**Task**
Once the pictures are removed, restate the data below word for word.

**Input data**
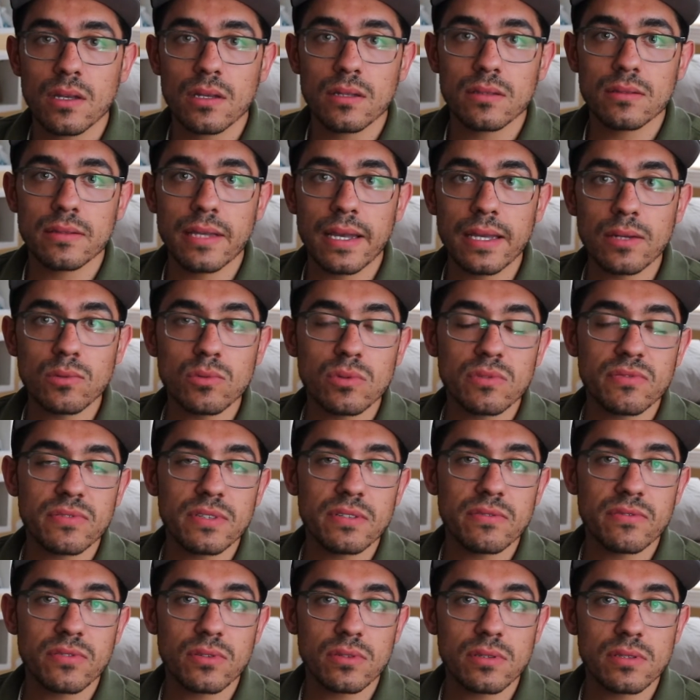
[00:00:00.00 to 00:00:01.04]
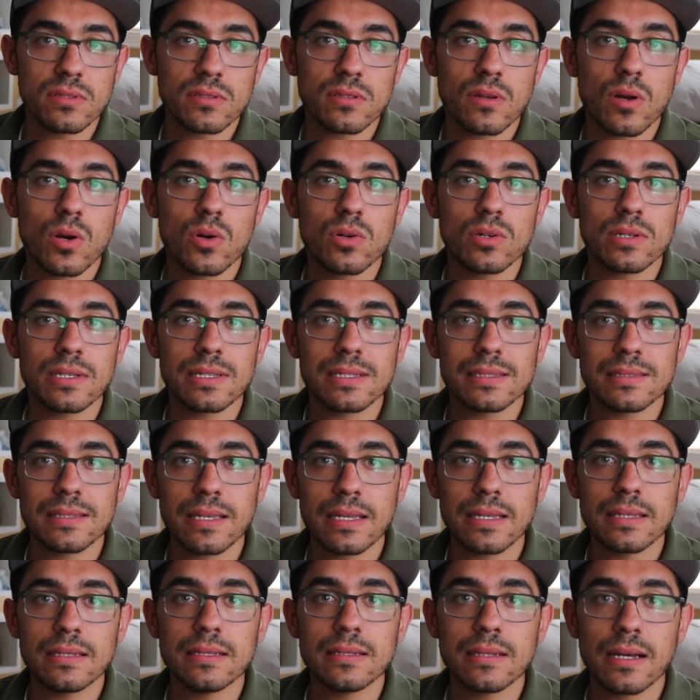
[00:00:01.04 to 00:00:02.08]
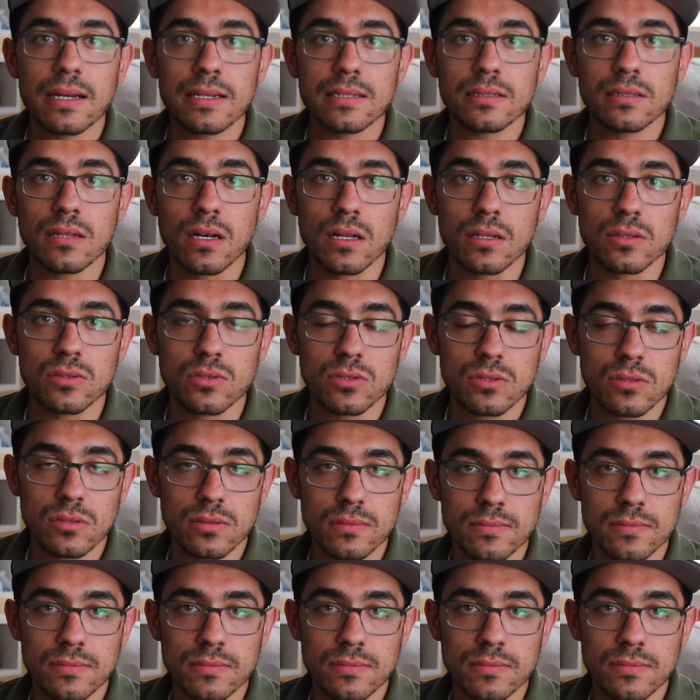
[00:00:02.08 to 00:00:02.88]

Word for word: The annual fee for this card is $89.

**Exercise result**
[00:00:00.00 to 00:00:01.04]
[00:00:01.04 to 00:00:02.08]
[00:00:02.08 to 00:00:02.88]

Word for word: The annual fee for this card is $89.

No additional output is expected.